CFR 0.00% 0.6¢ cluff resources pacific nl

some sp calcs just for fun, page-6

  1. 1,218 Posts.
    Hi Sid,

    Here's how I see it with the 4mill oppies:

    Martin Place securities could sell them on market at let's say 1 cent - a scrappy $40k. Though certainly, already a better deal than when they were first received.

    They could exercise them at some time in the future - before expiry. That will cost Martin place securities 100k - a reasonable amount of money. Something I DON'T think they would do UNLESS CFR sp is well UP.

    BUT, let's just say that CFR DOES come up with good tonnages of IO, PLUS some good TIN/GOLD results and they are re-rated to around 8 cents. Martin Place would then be a substantial 200k plus in front AFTER exercising costs.

    So, imho they are well placed to speculate on the likelihood that these projects could come through. Just if this kind of scenario came to reality - they could make a profit almost a quarter the value of the amount they raised for CFR!!! NOT BAD!! That's of course in addition to the 5% fee they got for the process.

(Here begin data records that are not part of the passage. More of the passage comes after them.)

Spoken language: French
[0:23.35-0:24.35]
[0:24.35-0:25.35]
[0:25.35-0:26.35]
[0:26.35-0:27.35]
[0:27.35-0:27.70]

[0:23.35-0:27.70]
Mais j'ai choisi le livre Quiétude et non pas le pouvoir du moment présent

    Of course the exercise cost of those oppies would effectively re-pay CFR the initial cost of the placement twice over!!

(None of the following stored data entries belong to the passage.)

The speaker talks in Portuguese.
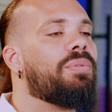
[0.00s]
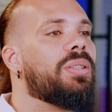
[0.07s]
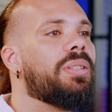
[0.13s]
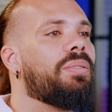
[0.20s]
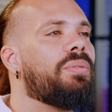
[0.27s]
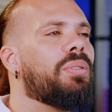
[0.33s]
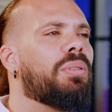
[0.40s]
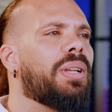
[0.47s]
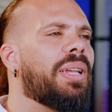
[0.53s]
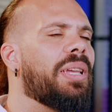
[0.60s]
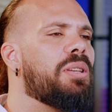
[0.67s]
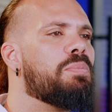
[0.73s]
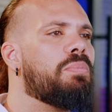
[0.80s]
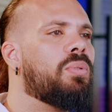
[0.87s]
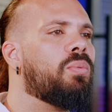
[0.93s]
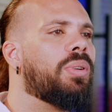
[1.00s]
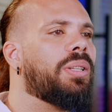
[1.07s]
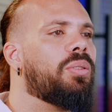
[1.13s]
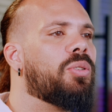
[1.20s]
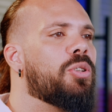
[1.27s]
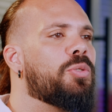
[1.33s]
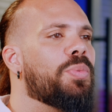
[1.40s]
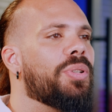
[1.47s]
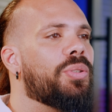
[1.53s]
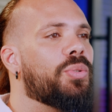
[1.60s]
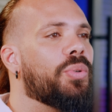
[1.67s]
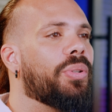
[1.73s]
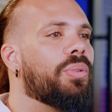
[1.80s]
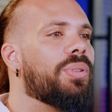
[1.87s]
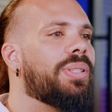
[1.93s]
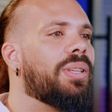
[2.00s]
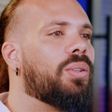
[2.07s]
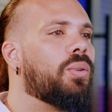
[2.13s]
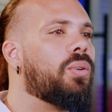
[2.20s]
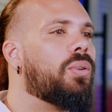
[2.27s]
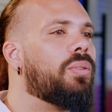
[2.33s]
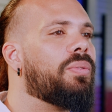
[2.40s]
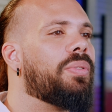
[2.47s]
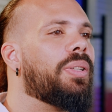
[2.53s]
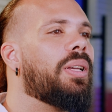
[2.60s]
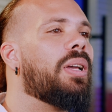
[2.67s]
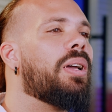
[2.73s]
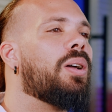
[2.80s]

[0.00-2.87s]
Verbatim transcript: Você viu que aquele boom que deu 2018, 19,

    I think someone suggested some time back that management see the need AND potential to get the sp up into that kind of range. I'm sure Martin Place are well aware of this potential.

    As has also been noted before - it makes economic sense for the company to bring projects forward to build their market cap so as to benefit from the exercise of their oppies. I suggest they are working their butts off to achieve that goal of re-valuation!

    Others may see it otherwise, just a perspective.